Last week I wrote about the city of Seattle’s budget forecast and why it may be too optimistic. You’ll be hearing a lot more from me in the months to come, because I’m going to be writing a weekly column on the recession for Crosscut Opinion. I’m here to help you make sense of the convulsions of the global economy as they bear on Seattle and our metropolitan area; the choices facing local and state policymakers, as they grapple with budget shortfalls, social crises and emerging needs — and what it all means for our daily lives. Sometimes, I’ll give my opinion, too.
Am I an economist? Well, not exactly. But let me walk you through my qualifications. For some years now I’ve been observing and participating in local politics and civic life through my work with the Transit Riders Union. Once in the far-off mists of time I studied physics and philosophy at a very old English university, then quit before finishing a degree. I’ve worked at plenty of odd jobs, and if you need a drain unclogged, I’m the woman to call. (But please don’t.) So, no, I’m not an economist. But I have read all three volumes of Karl Marx’s Capital, and I was the captain of my high school mathletes team. You’re in good hands.
Still not convinced? (Believe me, I’m not either.) Instead of trying to raise your confidence in me, let me take a moment to lower your confidence in the experts.
The global financial crisis of 2007-09 dealt a major blow not only to the economy, but also to the reputation of the economics profession, which found itself blindsided. How could thousands of highly educated people whose entire job is to analyze and ponder the economy fail, with only a handful of exceptions, to see the warning signs? Did economics even deserve to be called a science?
Now, as we look back on the decades leading up to that crisis, we can see in broad outline the profound economic changes that set the stage: deregulation, globalization, the rise of finance and an ever-growing concentration of wealth. People may disagree on whether these and related developments were on balance good or bad for humanity, largely inevitable or the result of policy choices that could have been different. But it’s hard to dispute that economists, taken as a bunch, acted less as probing, critical observers and more like eager cheerleaders, providing the tools and the arguments to speed those transformations while ignoring their deeper implications and risks.
Which brings me back to Dante. A decade or so ago my boyfriend and I read the Divine Comedy aloud to each other. We pored over the endnotes to learn who these individuals were, whom the fictional Dante and his guide, the fictional Virgil, encounter wailing and writhing, suffering horrible torments in punishment for their sins. Slowly it dawned on us: They were, many of them, Dante’s political or religious enemies, often still alive at the time of publication. Some power move! The Inferno is many things, but one of them is a transmutation of personal animosities and judgments into literature. The discipline of economics is a little like that. It’s also many things, but one of them is a transmutation of political and class interests and assumptions into science.

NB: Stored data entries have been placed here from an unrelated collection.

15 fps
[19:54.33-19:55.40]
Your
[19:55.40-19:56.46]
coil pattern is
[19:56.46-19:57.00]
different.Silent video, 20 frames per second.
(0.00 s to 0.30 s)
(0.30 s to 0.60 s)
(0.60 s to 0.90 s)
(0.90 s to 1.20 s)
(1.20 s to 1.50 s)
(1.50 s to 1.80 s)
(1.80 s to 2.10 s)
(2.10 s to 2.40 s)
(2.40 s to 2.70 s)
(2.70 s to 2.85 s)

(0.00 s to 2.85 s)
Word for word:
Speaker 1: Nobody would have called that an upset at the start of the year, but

That’s not to say it’s all bunk. But economics is a strange beast, even putting aside the problem of bias. On the one hand, there are plenty of measurements to be made, plenty of patterns, correlations and causes, rules and relationships to be discovered. There’s more than enough math to make you feel you’re doing something very precise. But you’re never going to find laws like the laws of physics, because in this case the atoms are human beings, with all the complexity of behavior and motivation that entails; and not human beings in the abstract, but human beings as shaped by life under capitalism; and not even capitalism in the abstract, but capitalism as it has developed over the centuries, in dramatic leaps and bounds, into the highly integrated global system it is today.

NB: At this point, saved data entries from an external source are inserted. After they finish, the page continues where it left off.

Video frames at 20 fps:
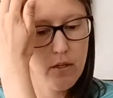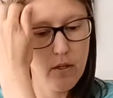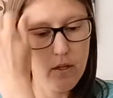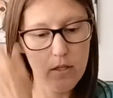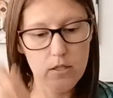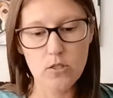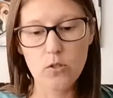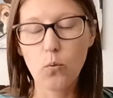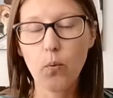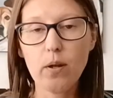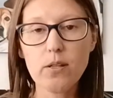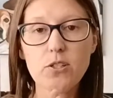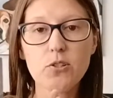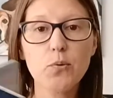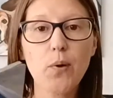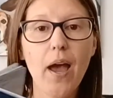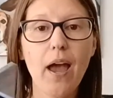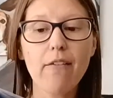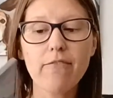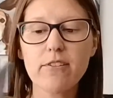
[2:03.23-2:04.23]
So once
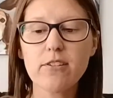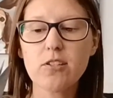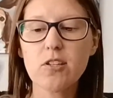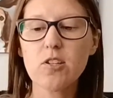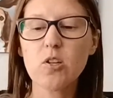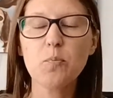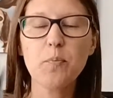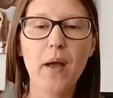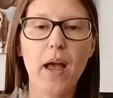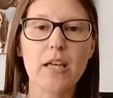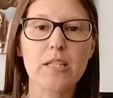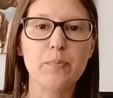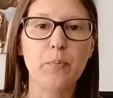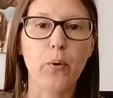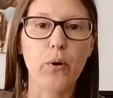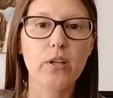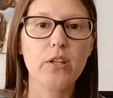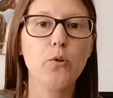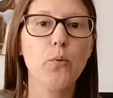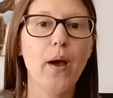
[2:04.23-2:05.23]
you have this in your
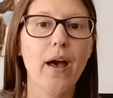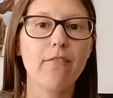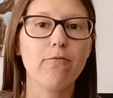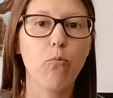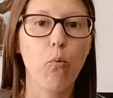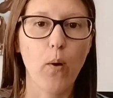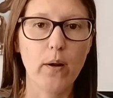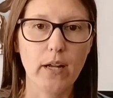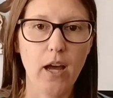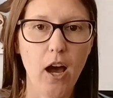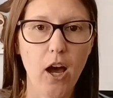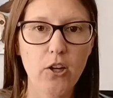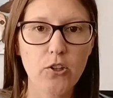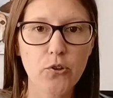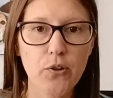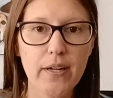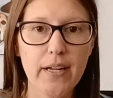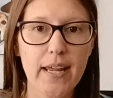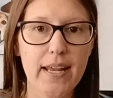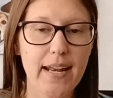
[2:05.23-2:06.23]
passport, you have
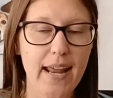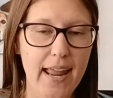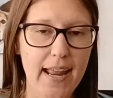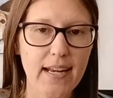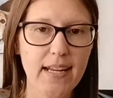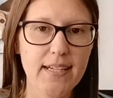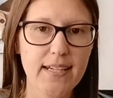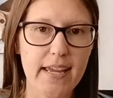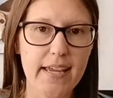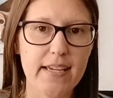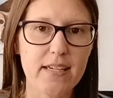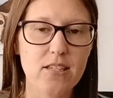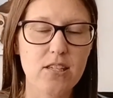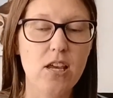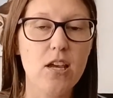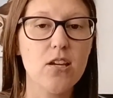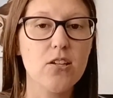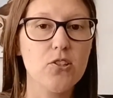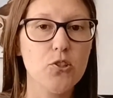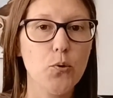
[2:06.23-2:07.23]
180 days
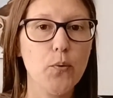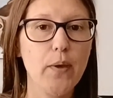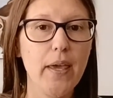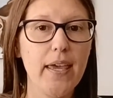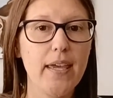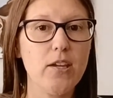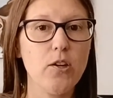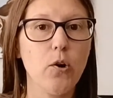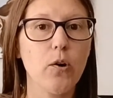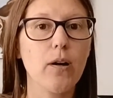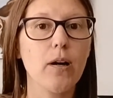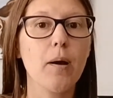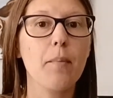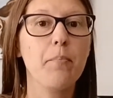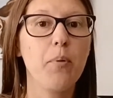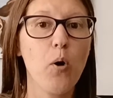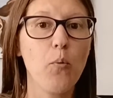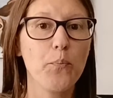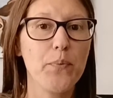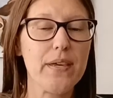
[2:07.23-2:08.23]
to get your
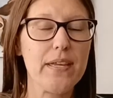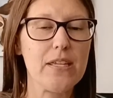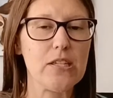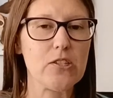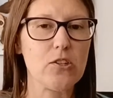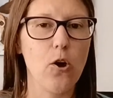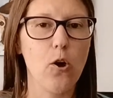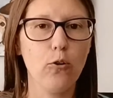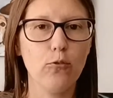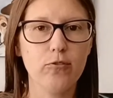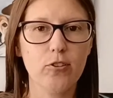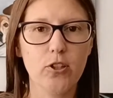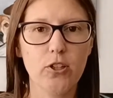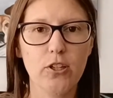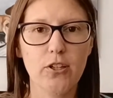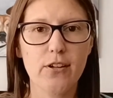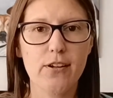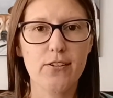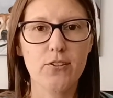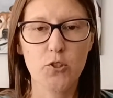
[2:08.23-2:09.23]
pompis
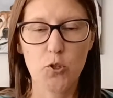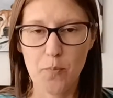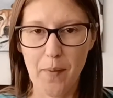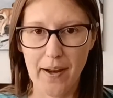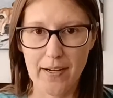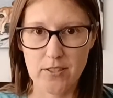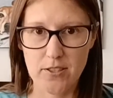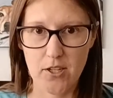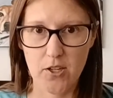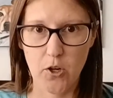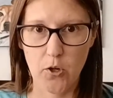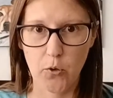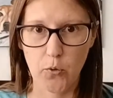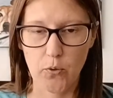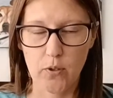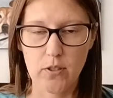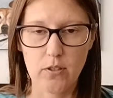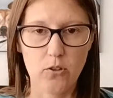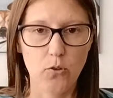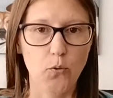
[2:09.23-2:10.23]
over to Mexico.
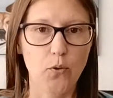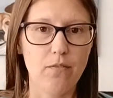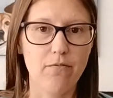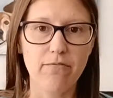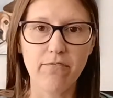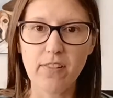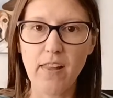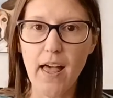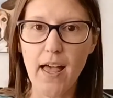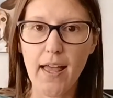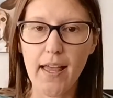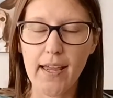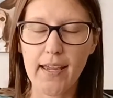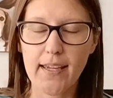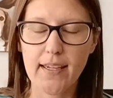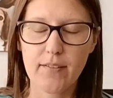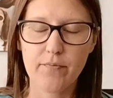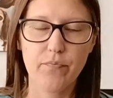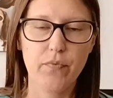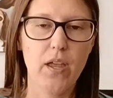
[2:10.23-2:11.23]
You can
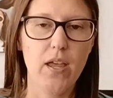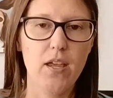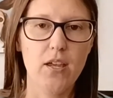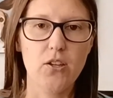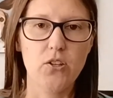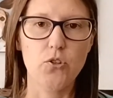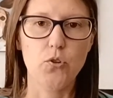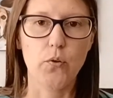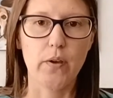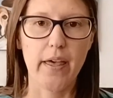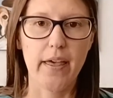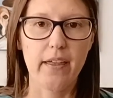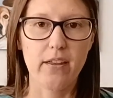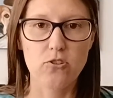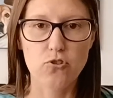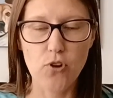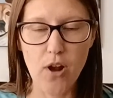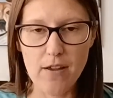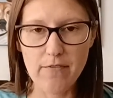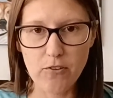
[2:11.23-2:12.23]
fly, you can
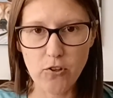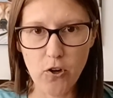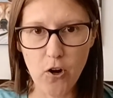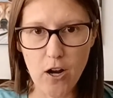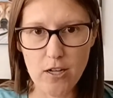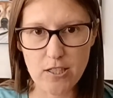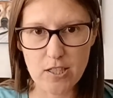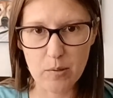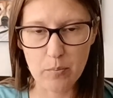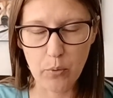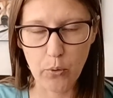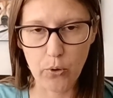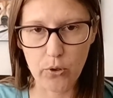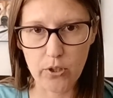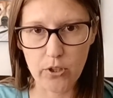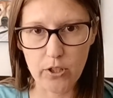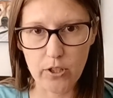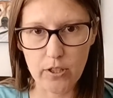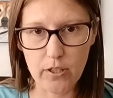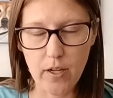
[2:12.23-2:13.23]
drive across the
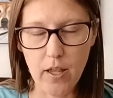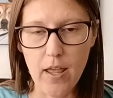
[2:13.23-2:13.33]
border,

What this means is that economics is deeply embedded in history. If you assume that all the same rules that governed the markets of yesterday will continue to govern the markets of today and tomorrow, you will be wrong eventually, and perhaps in short order. Beware the elegant mathematical model. A broader perspective on human society and human nature, where we’ve been and where we’re all going, will surely help, but it still doesn’t give you a magic key to the future.
And yet, more than perhaps any other science, economics is inherently about prediction. The main function of the profession is to guide action: to inform the fiscal, monetary and labor policies of governments, and the business and investment decisions of corporations, banks and other financial institutions. Economists’ advice is indispensable, yet fraught with peril. Layer on top of that the problems of bias and ideological distortion, and you can begin to appreciate the full predicament of the economist. He is a person being paid to know the unknowable, by people who very definitely want to hear some things and not others.
Now, as we enter a novel, pandemic-triggered global recession, the economists have a long journey ahead of them, and so do we. We’ve passed through the gates already, so there’s no going back. I, Virgil-like, will be your guide. Is there some corner of Hell you especially want to visit? How am I doing? You can always email me with column suggestions or feedback. I’m going to need your company, because if my gloomy prognostications are correct, we could be down here for quite some time. But take heart: After Dante made it through the underworld, and then climbed the mountain of purgatory, he finally got to tour paradise. That’s something we can all look forward to.